- **What to do**:
Once you reach the line containing "[0:02.00-0:03.00]" in the entries below, write out that line and each one after it down to the line containing "What the speaker", exactly and with nothing added.

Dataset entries
☆ ☆ ☆ ☆ ☆

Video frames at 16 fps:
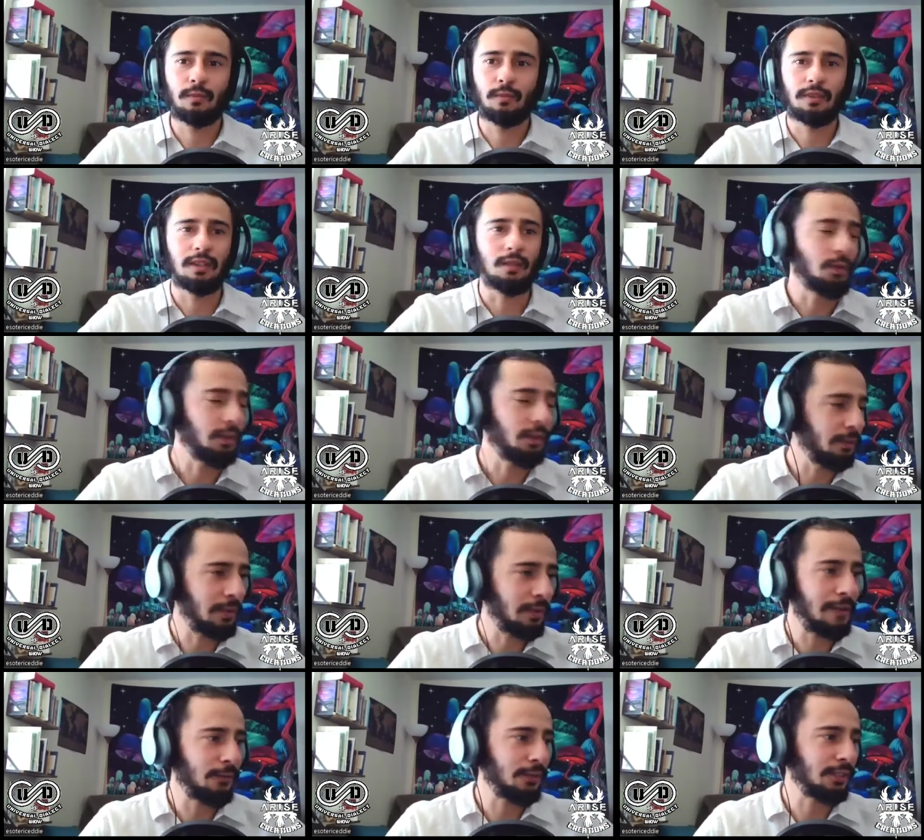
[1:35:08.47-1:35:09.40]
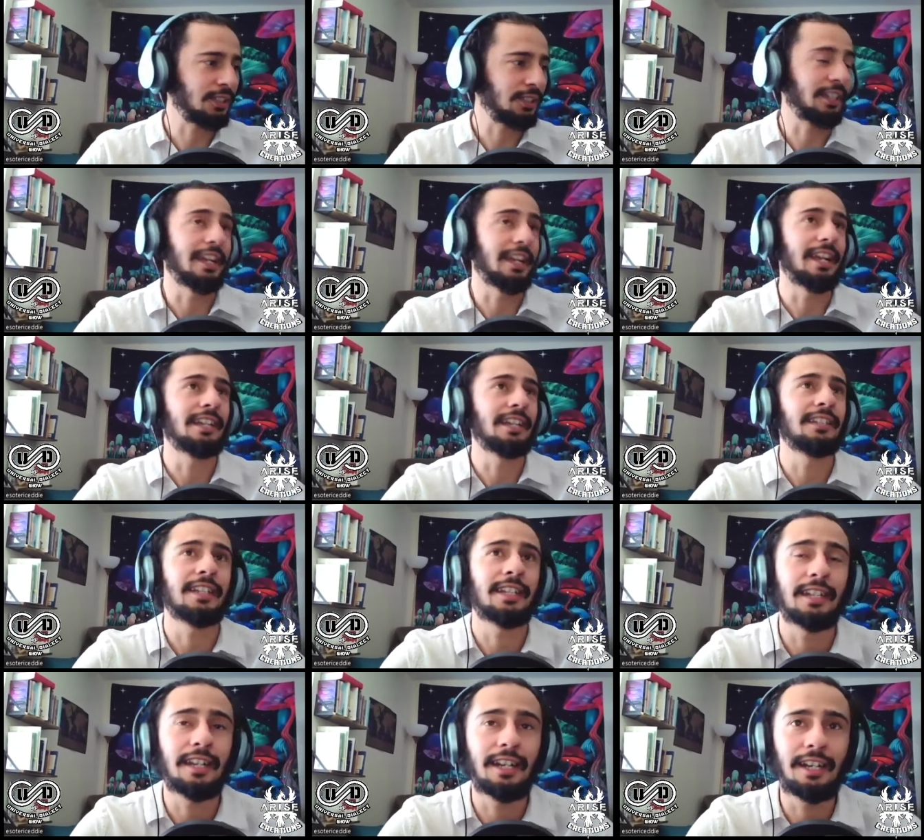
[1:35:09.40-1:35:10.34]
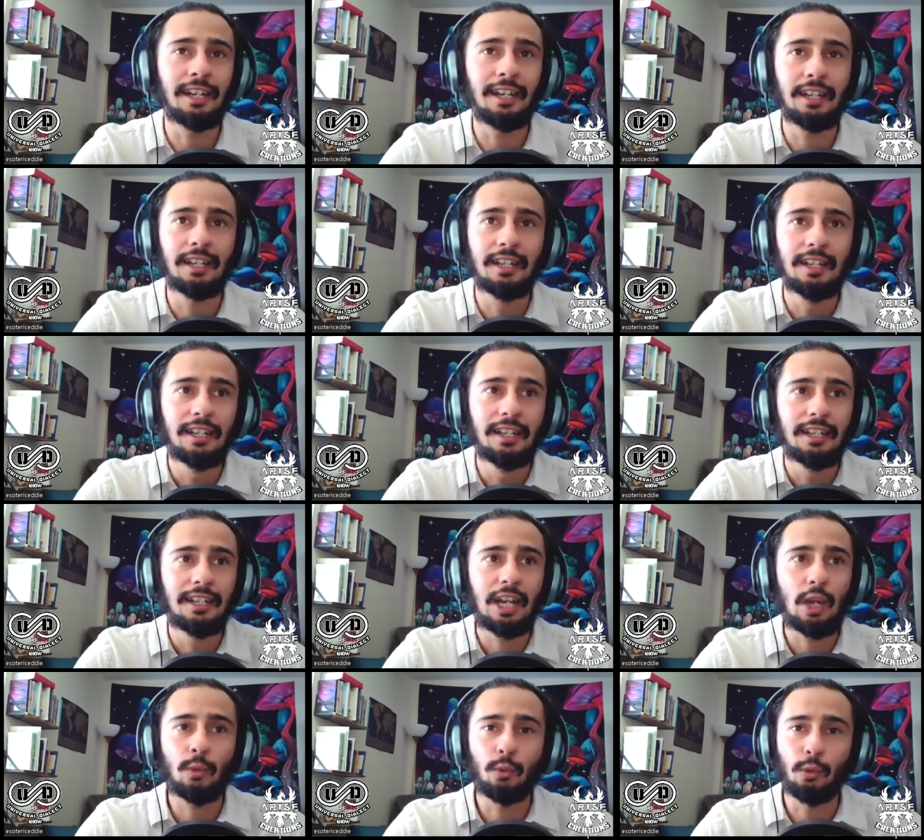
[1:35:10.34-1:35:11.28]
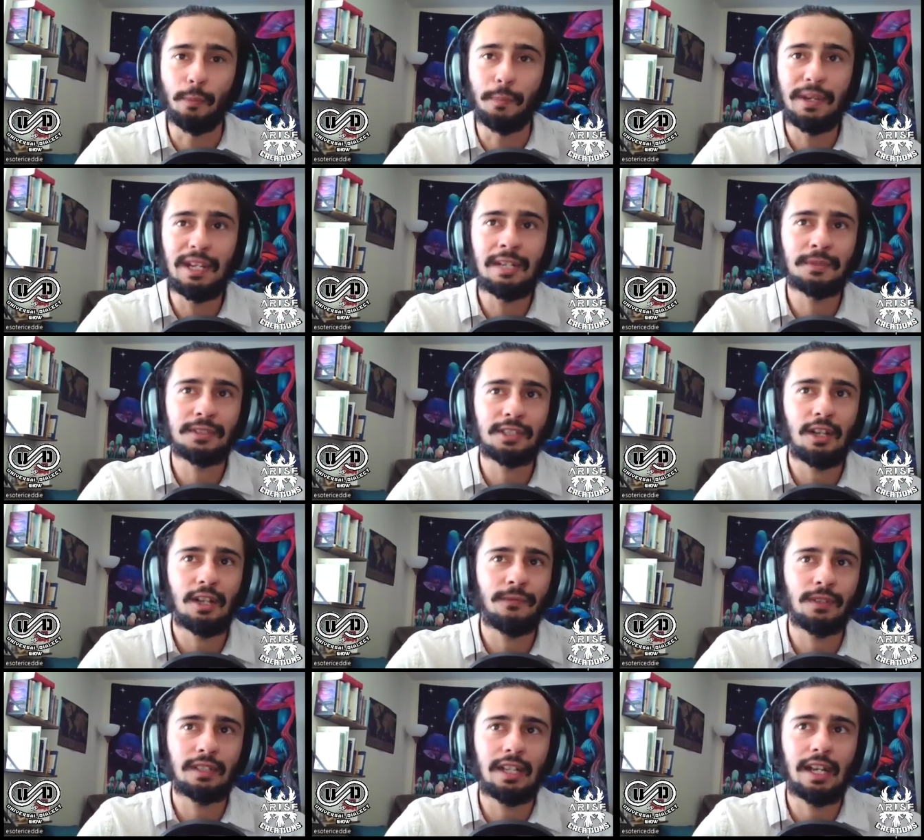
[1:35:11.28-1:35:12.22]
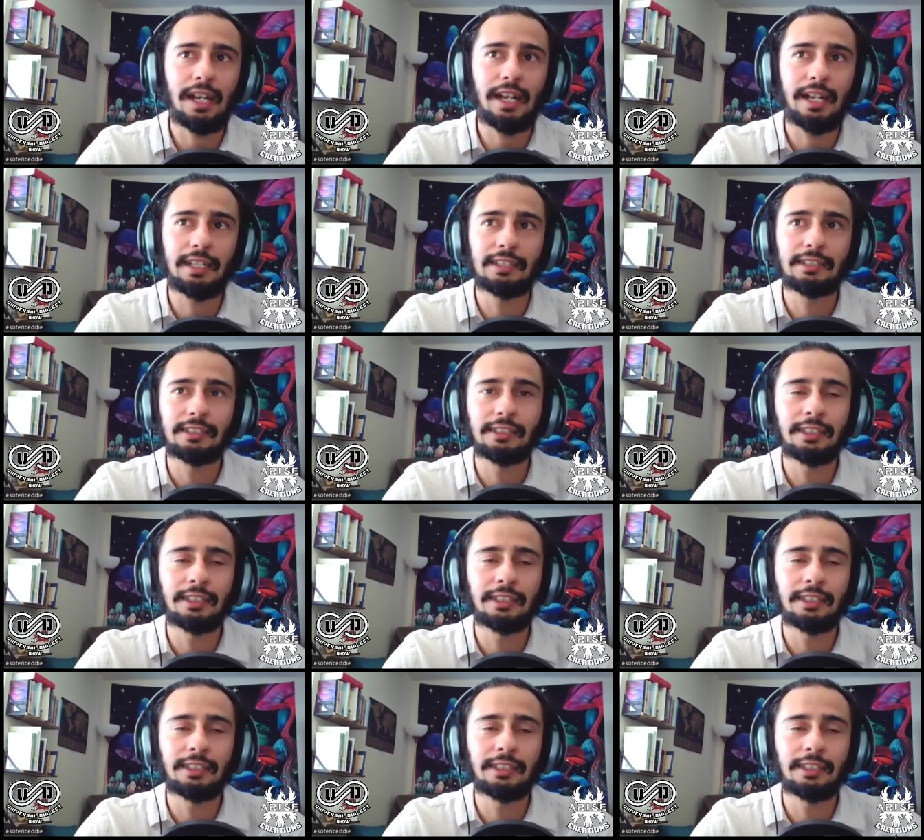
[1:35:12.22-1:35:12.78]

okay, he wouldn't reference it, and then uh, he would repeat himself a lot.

☆ ☆ ☆ ☆ ☆

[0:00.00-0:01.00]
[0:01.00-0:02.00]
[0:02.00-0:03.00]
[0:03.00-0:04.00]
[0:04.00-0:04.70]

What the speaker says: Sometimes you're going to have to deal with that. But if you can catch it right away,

☆ ☆ ☆ ☆ ☆

- **Response to the task**:
[0:02.00-0:03.00]
[0:03.00-0:04.00]
[0:04.00-0:04.70]

What the speaker says: Sometimes you're going to have to deal with that. But if you can catch it right away,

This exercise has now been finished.